A breakthrough method that skips traditional lab culturing matched standard results in over 96% of cases, potentially transforming how urinary tract infections are treated.

New Urine Test Could Identify the Right UTI Antibiotic in Under Six Hours
New Urine Test Could Identify the Right UTI Antib…      960px Fungal_hyphae_in_urine_sample    Morrow, Prince A. (Prince Albert), 1846-1913 / Wikimedia Commons (Public domain)
By Free News Press Editorial Team
Published April 15, 2026 at 8:19 PM PDT

A new diagnostic test developed by scientists at the University of Reading could dramatically speed up treatment for urinary tract infections, delivering results in hours rather than the two to three days currently required. The method works by analyzing urine samples directly, bypassing the time-consuming step of growing bacteria in a lab culture.

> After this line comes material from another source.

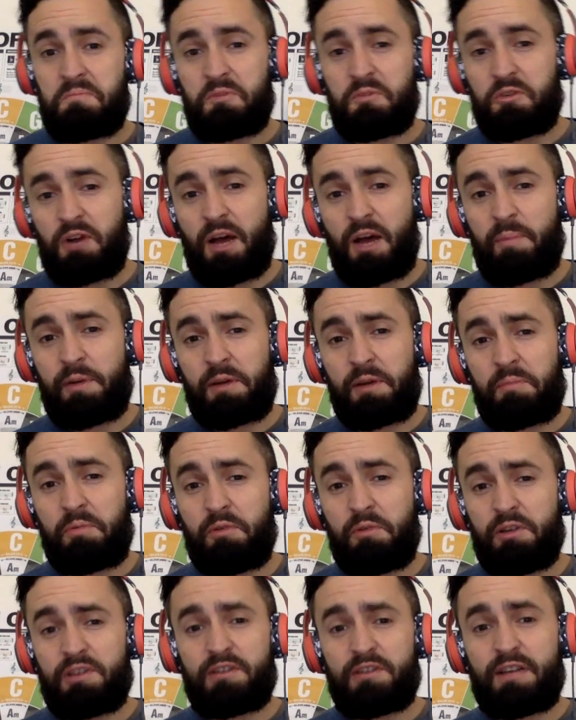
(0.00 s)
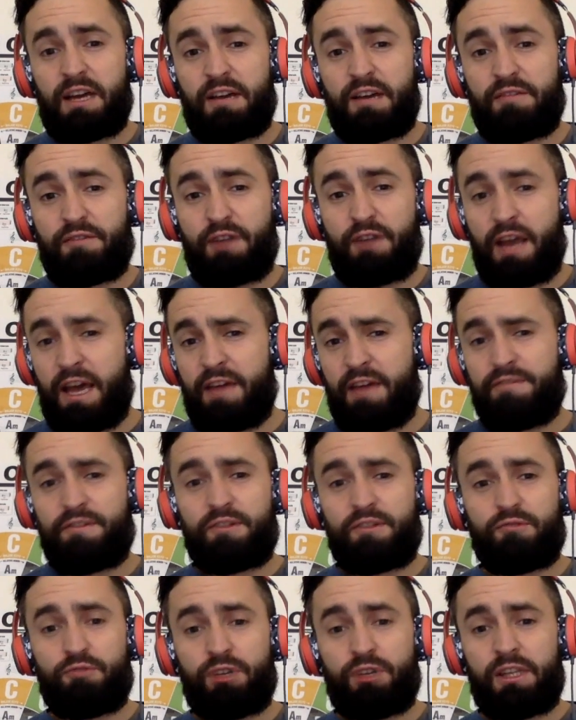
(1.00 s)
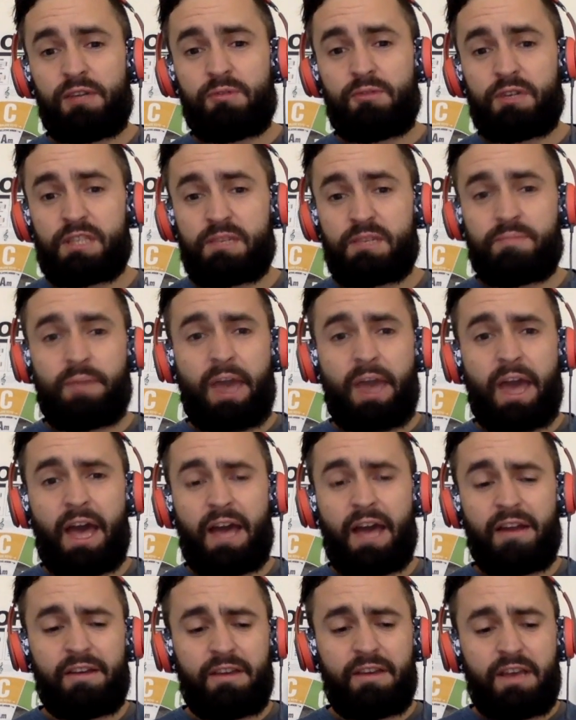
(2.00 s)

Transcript: Dropping a pointer down for F really wasn't bad.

In trials involving 352 patient samples, the rapid test matched standard laboratory methods 96.95% of the time across seven first-line antibiotics commonly used to treat UTIs. On average, it identified the right drug in about 5.85 hours. A second analysis of 90 duplicate samples showed that using a preservative during storage did not affect accuracy, with 98.75% agreement between preserved and unpreserved results.

The research, published March 31 in the Journal of Antimicrobial Chemotherapy, was conducted in collaboration with the University of Southampton and Hampshire Hospitals NHS Foundation Trust, according to Science Daily. It was funded by the UK's National Institute for Health and Care Research.

The speed matters for more than just patient comfort. "By the time the laboratory delivers the result under current methods, a patient may already have finished their antibiotics, or been given ones that do not work," said Dr. Oliver Hancox, CEO of Astratus Limited, the University of Reading spin-out company that plans to bring the test to market. Prescribing the wrong antibiotic doesn't just fail the patient — it fuels antimicrobial resistance, a growing global health threat.

The stakes are high. UTIs have resulted in more than 800,000 hospital admissions in England over the past five years alone, and roughly one in four urine samples tested in labs shows resistance to at least one common antibiotic. Faster, more accurate prescribing could reduce unnecessary antibiotic use and lower the risk of infections escalating into life-threatening sepsis.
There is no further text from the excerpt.